| Work task |
Write every record below out exactly; no images.

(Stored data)
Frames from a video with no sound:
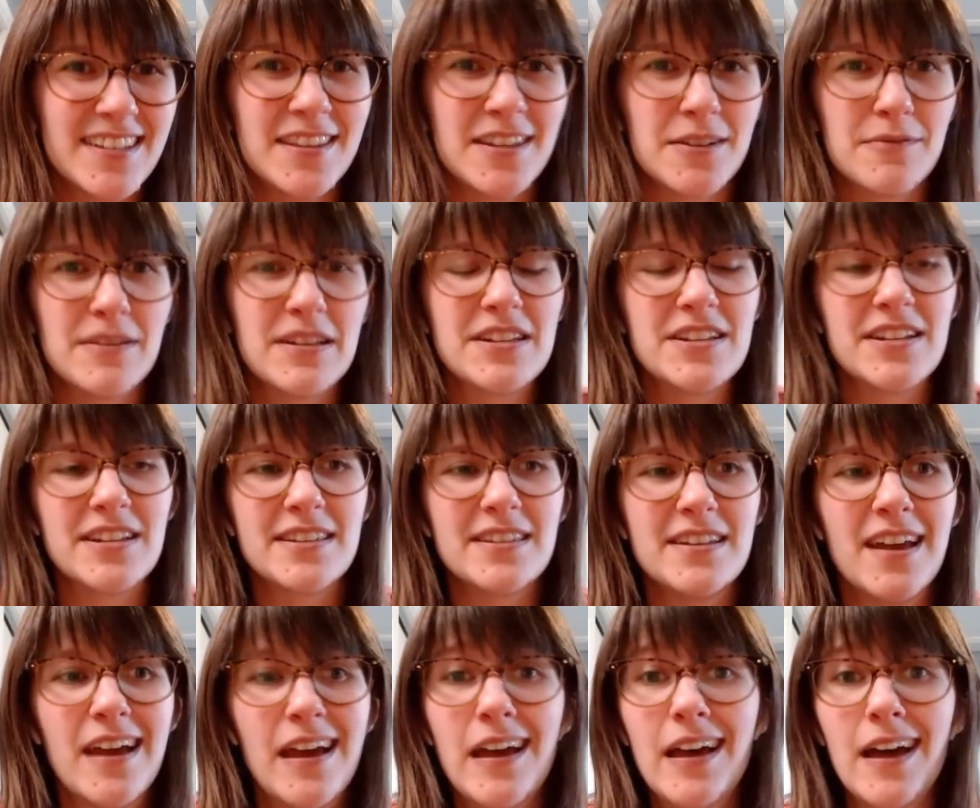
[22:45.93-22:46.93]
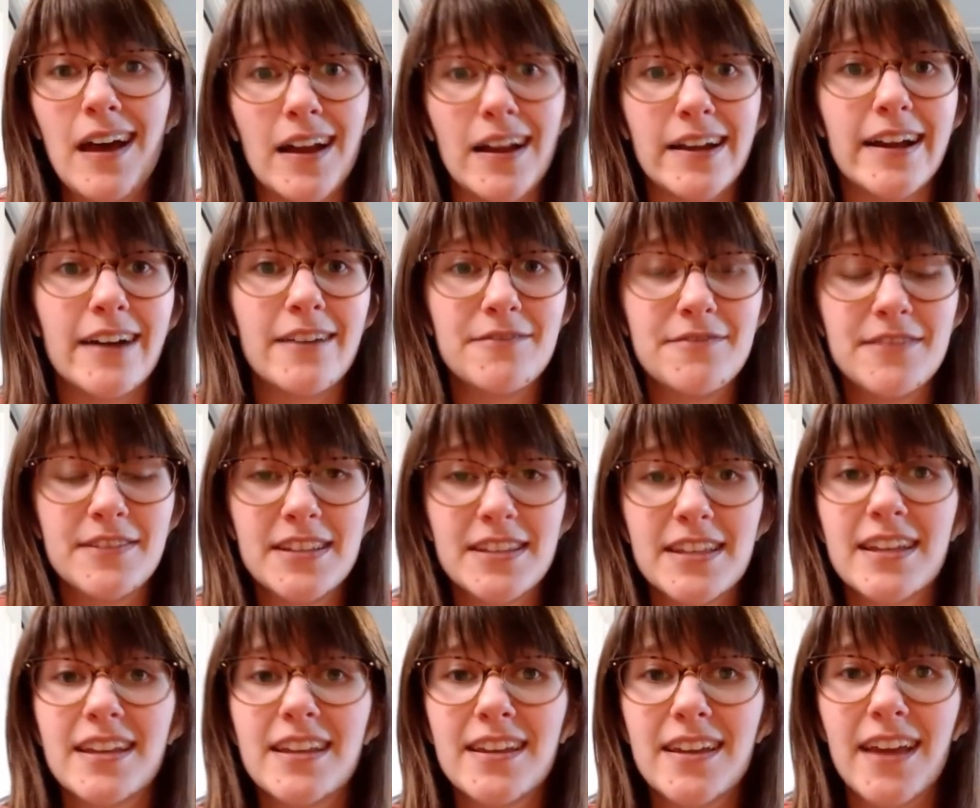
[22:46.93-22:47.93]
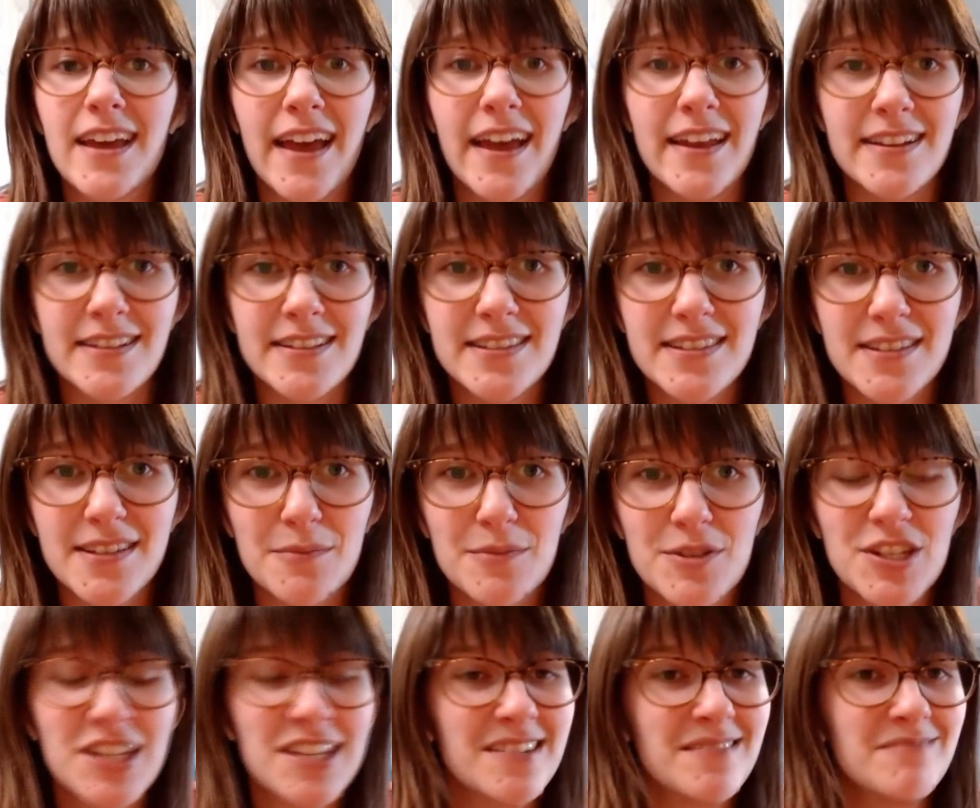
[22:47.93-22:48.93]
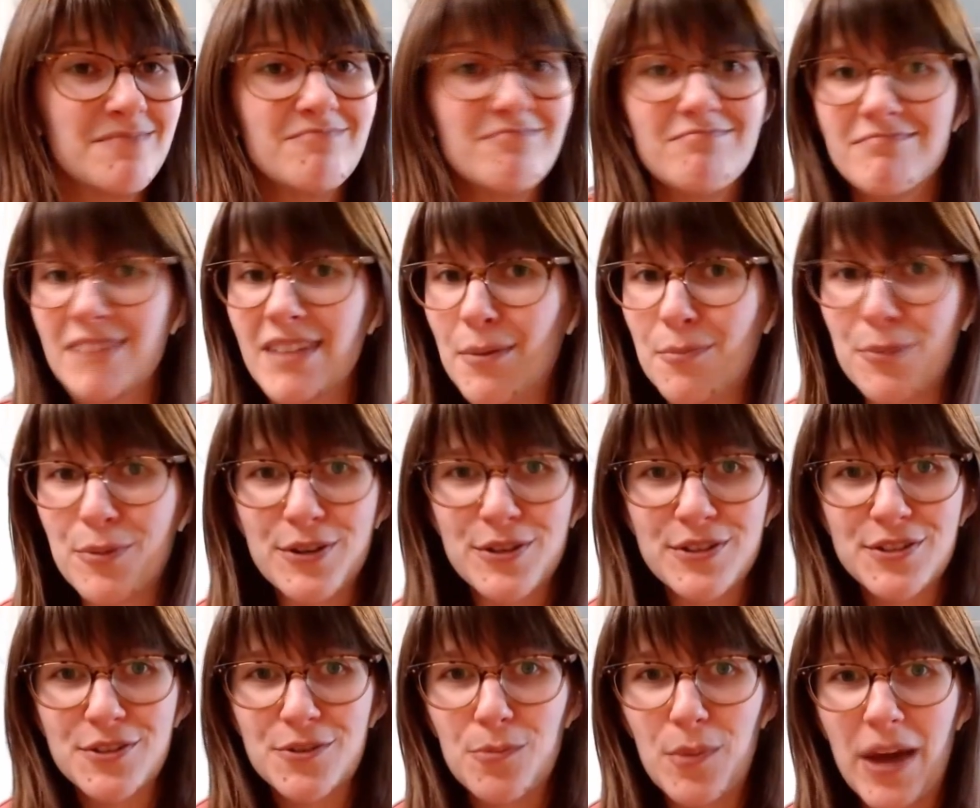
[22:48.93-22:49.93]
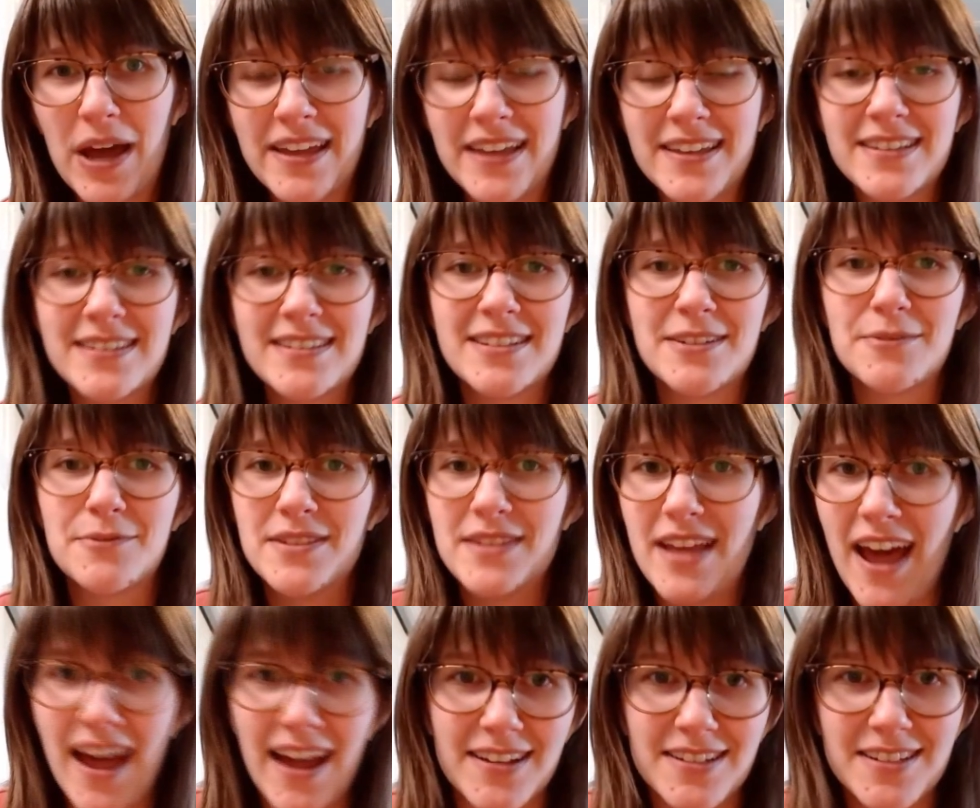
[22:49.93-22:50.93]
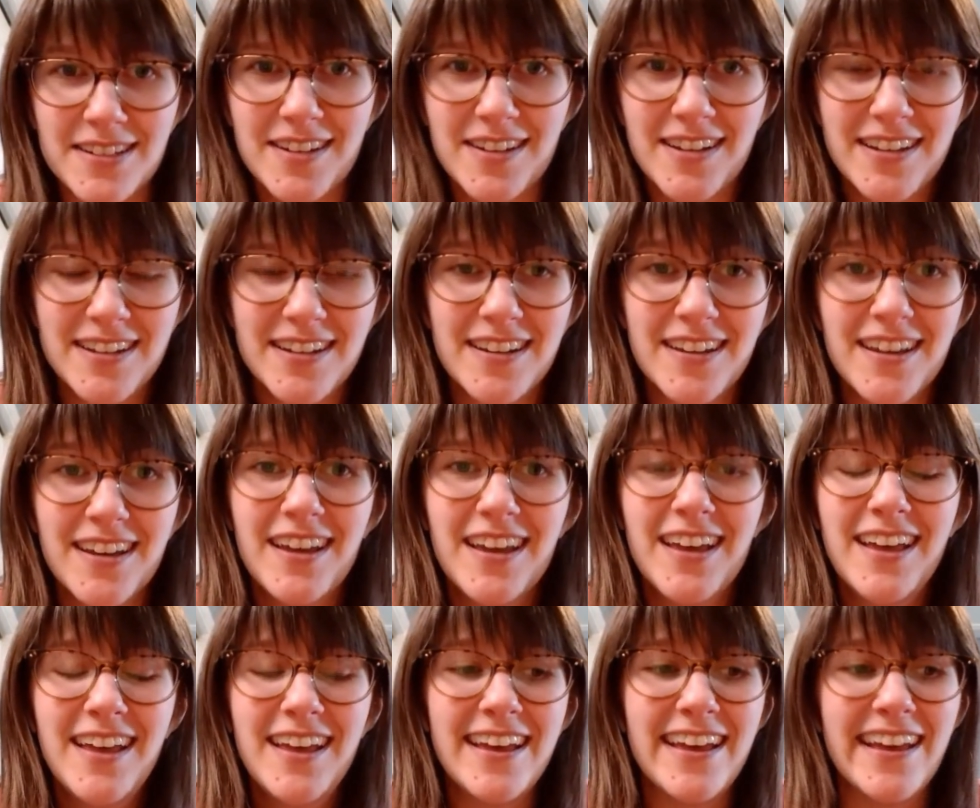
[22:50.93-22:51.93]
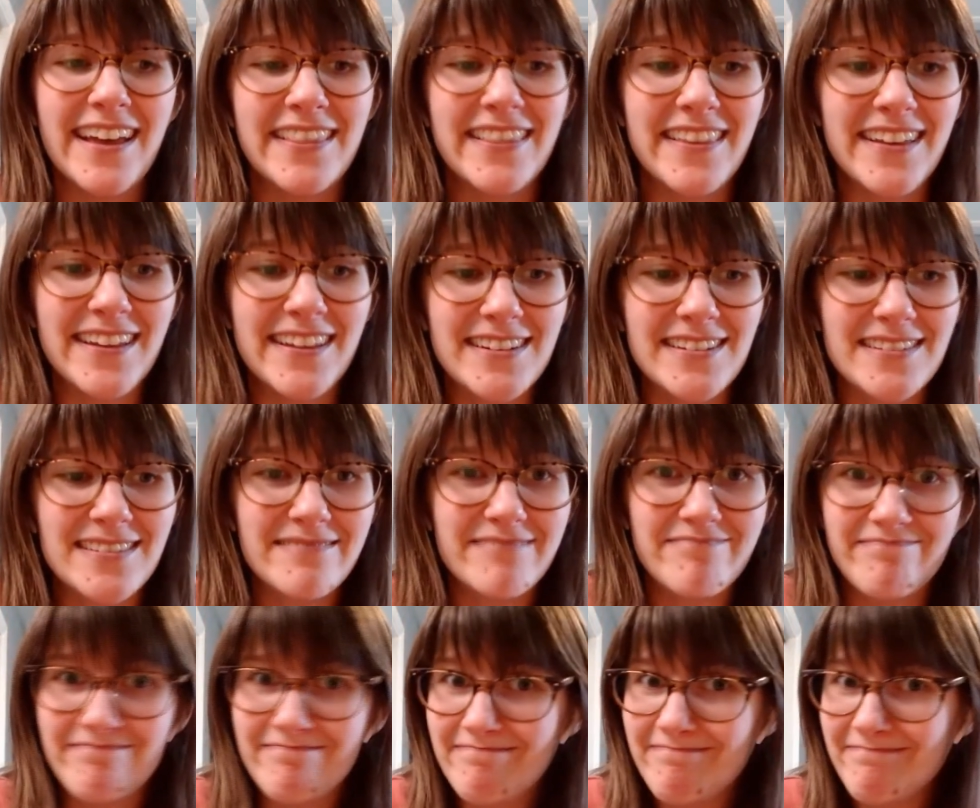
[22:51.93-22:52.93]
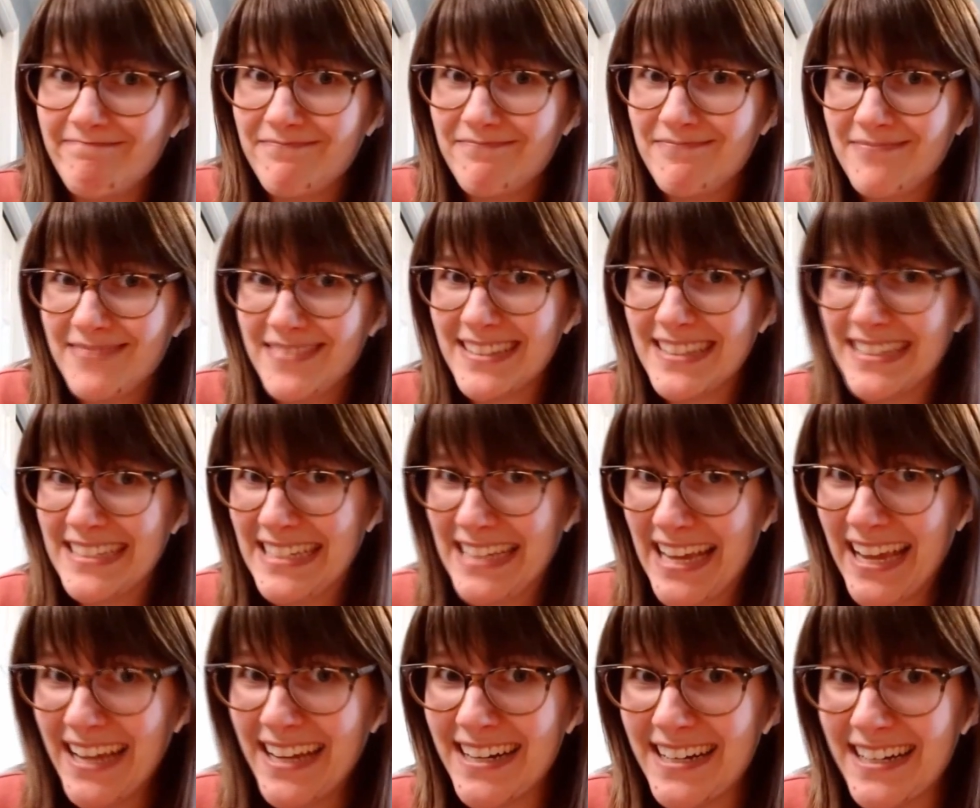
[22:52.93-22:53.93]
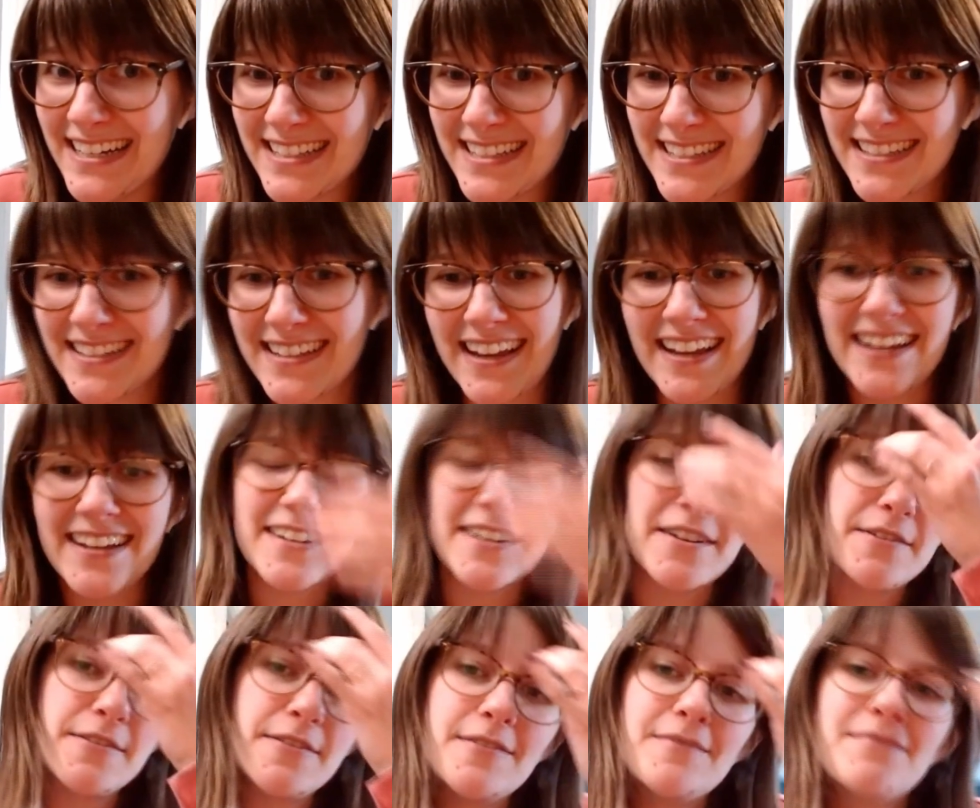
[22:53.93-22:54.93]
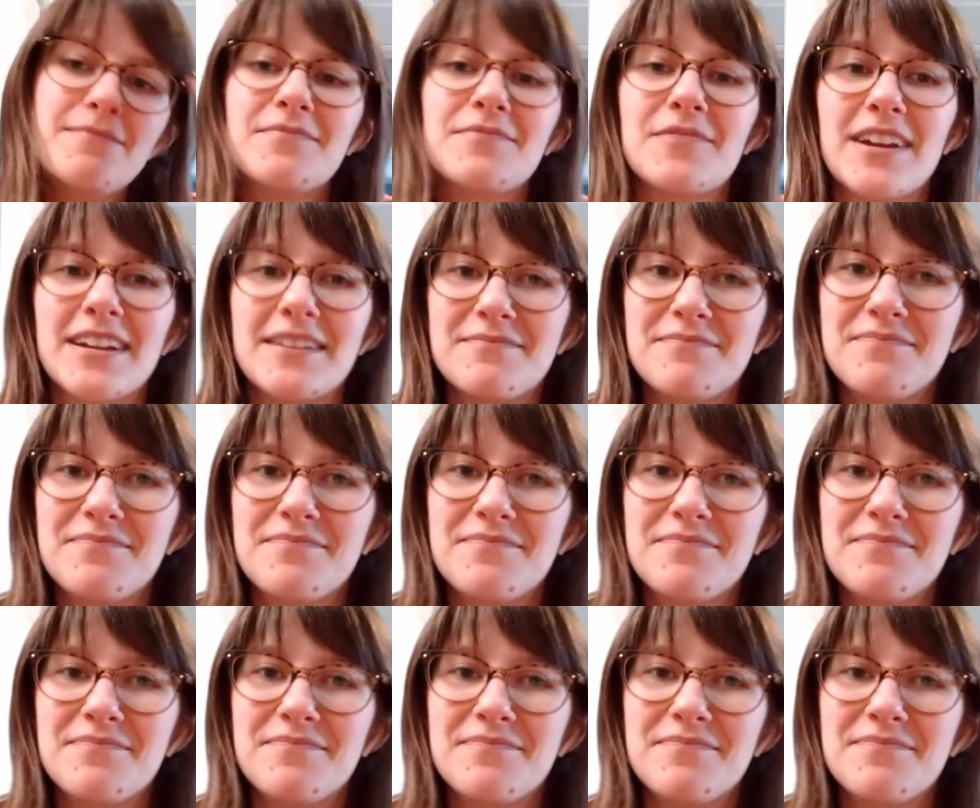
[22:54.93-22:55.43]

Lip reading: There was just a gut feeling, an assumption, a personal bias that was acted on, and then chaos, kind of, right?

| Output of the exercise |
Frames from a video with no sound:
[22:45.93-22:46.93]
[22:46.93-22:47.93]
[22:47.93-22:48.93]
[22:48.93-22:49.93]
[22:49.93-22:50.93]
[22:50.93-22:51.93]
[22:51.93-22:52.93]
[22:52.93-22:53.93]
[22:53.93-22:54.93]
[22:54.93-22:55.43]

Lip reading: There was just a gut feeling, an assumption, a personal bias that was acted on, and then chaos, kind of, right?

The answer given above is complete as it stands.